> _Prompt_: Output each record below exactly as it stands, leaving out the pictures.

Stored items from a collection:
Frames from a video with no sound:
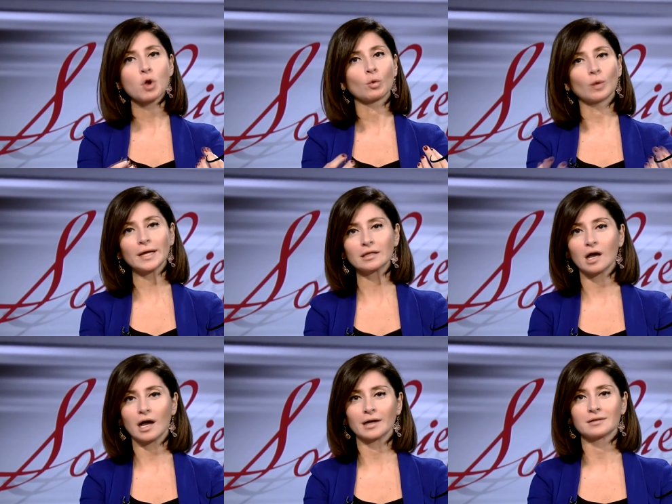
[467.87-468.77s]
red
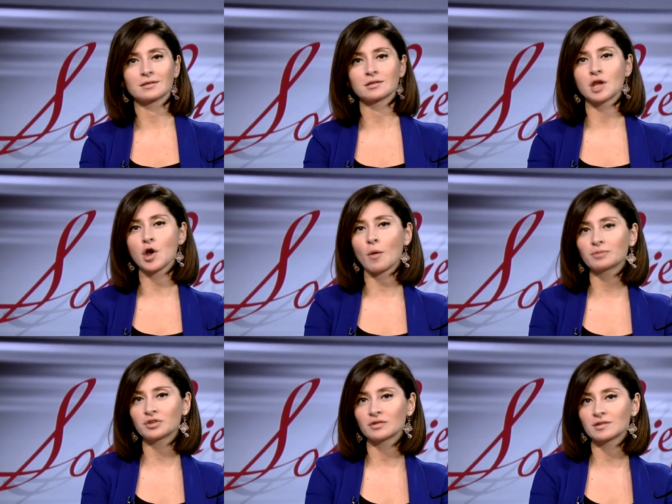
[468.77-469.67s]
lines, no
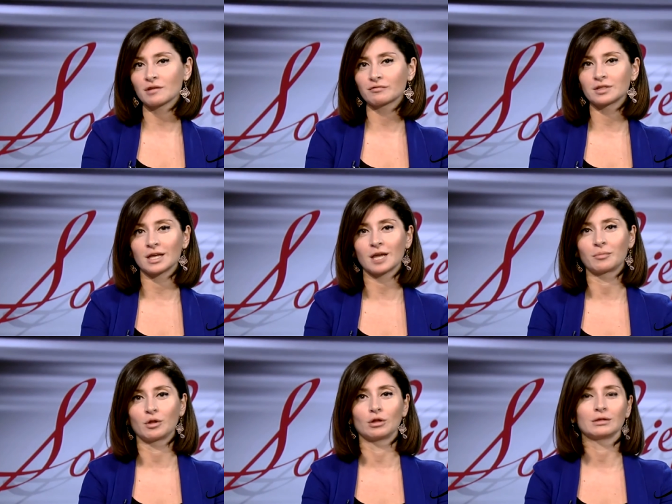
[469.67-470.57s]
options off the
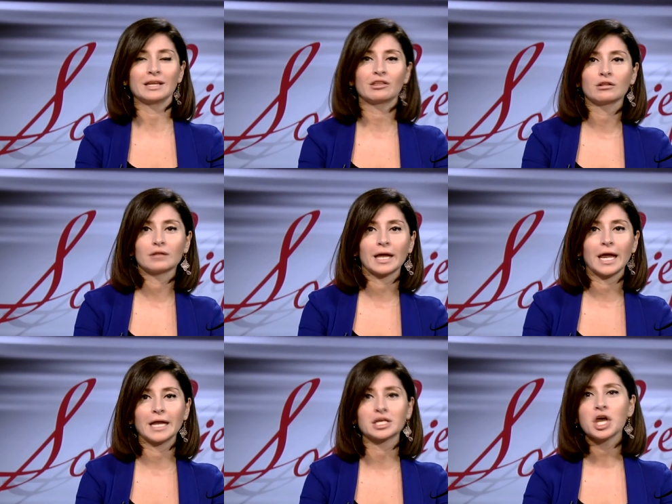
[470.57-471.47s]
table, lethal
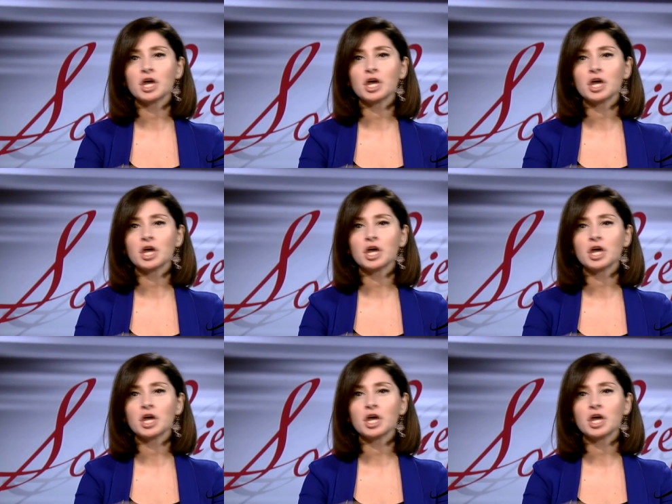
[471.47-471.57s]
aid,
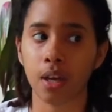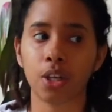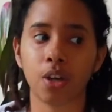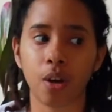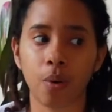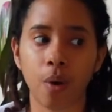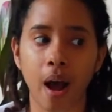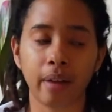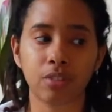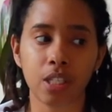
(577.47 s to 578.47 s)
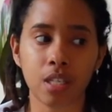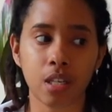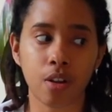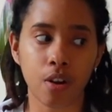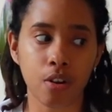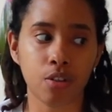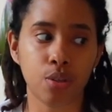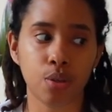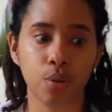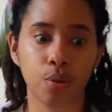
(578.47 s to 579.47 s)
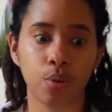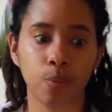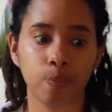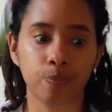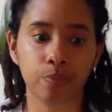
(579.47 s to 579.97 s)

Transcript: You know, I've just learned to,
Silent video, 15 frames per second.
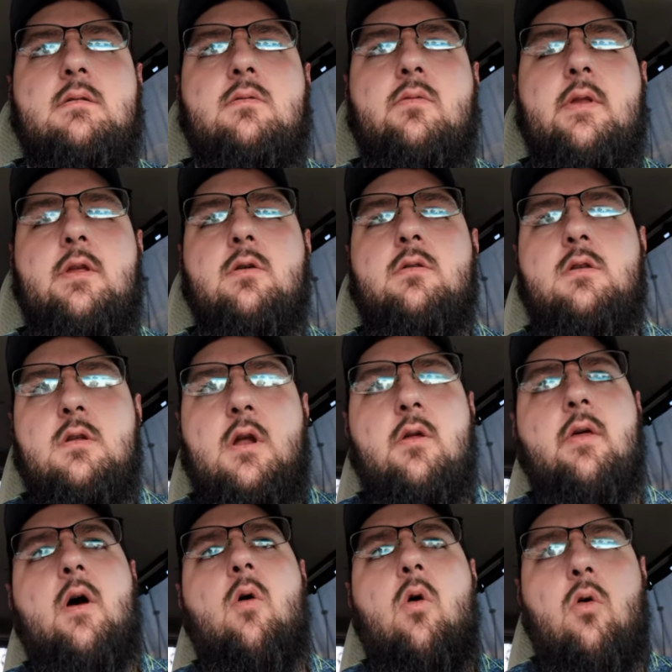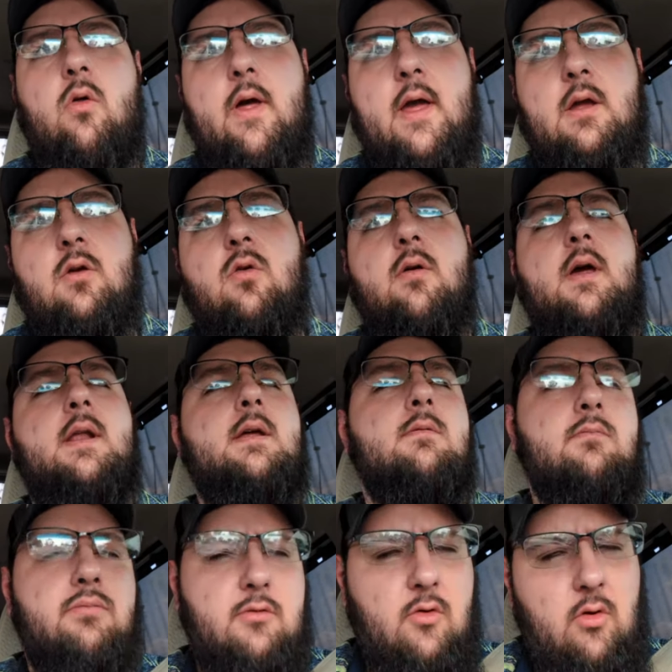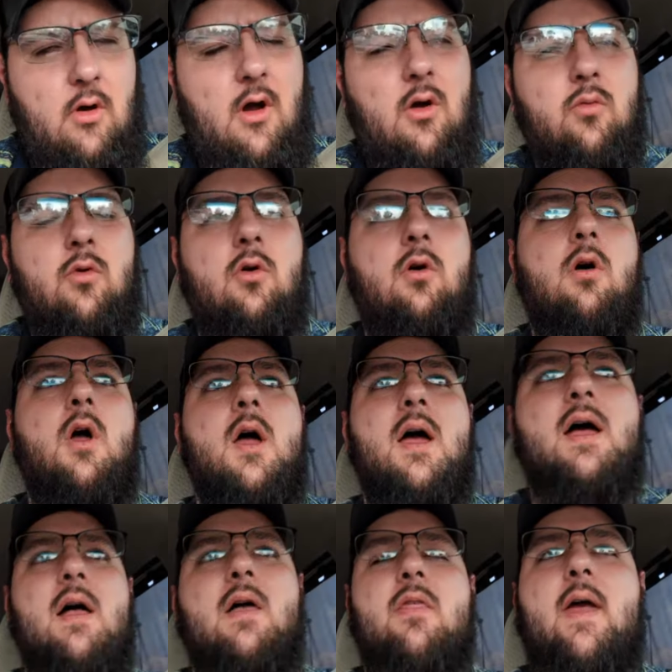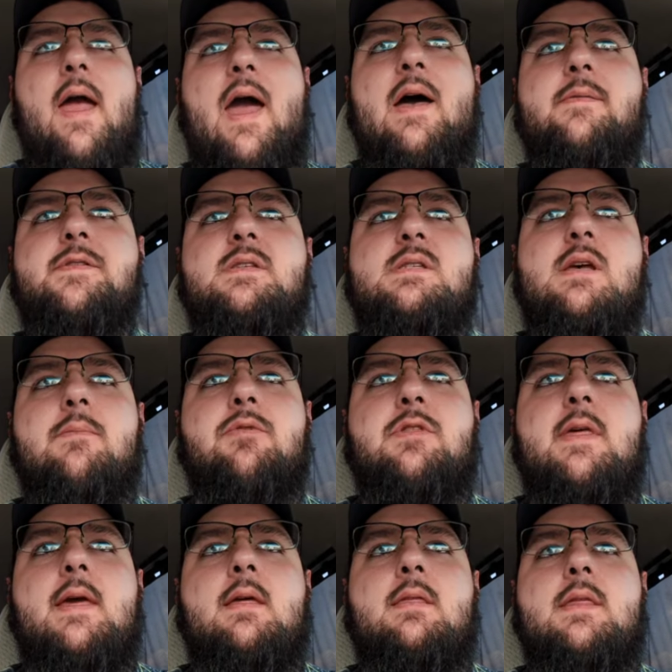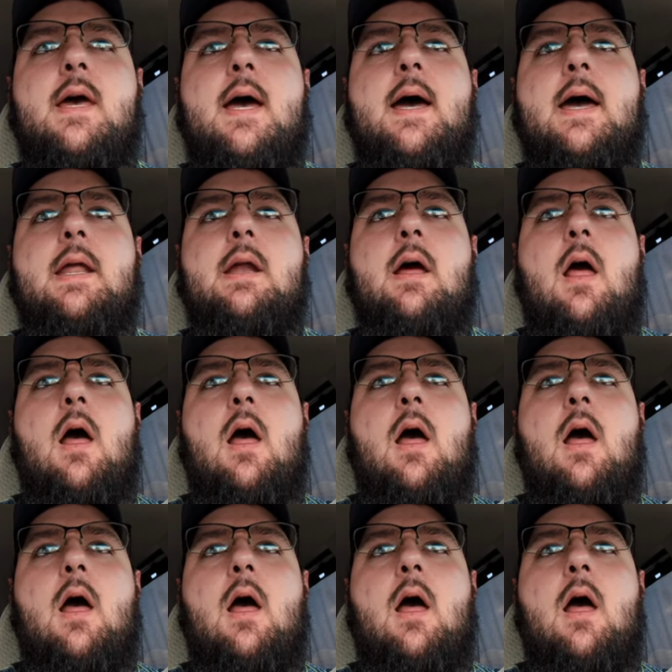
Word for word: when they're, you know, the whole end credit crawl roll, they have something that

> _Problem solution_:
Frames from a video with no sound:
[467.87-468.77s]
red
[468.77-469.67s]
lines, no
[469.67-470.57s]
options off the
[470.57-471.47s]
table, lethal
[471.47-471.57s]
aid,
(577.47 s to 578.47 s)
(578.47 s to 579.47 s)
(579.47 s to 579.97 s)

Transcript: You know, I've just learned to,
Silent video, 15 frames per second.
Word for word: when they're, you know, the whole end credit crawl roll, they have something that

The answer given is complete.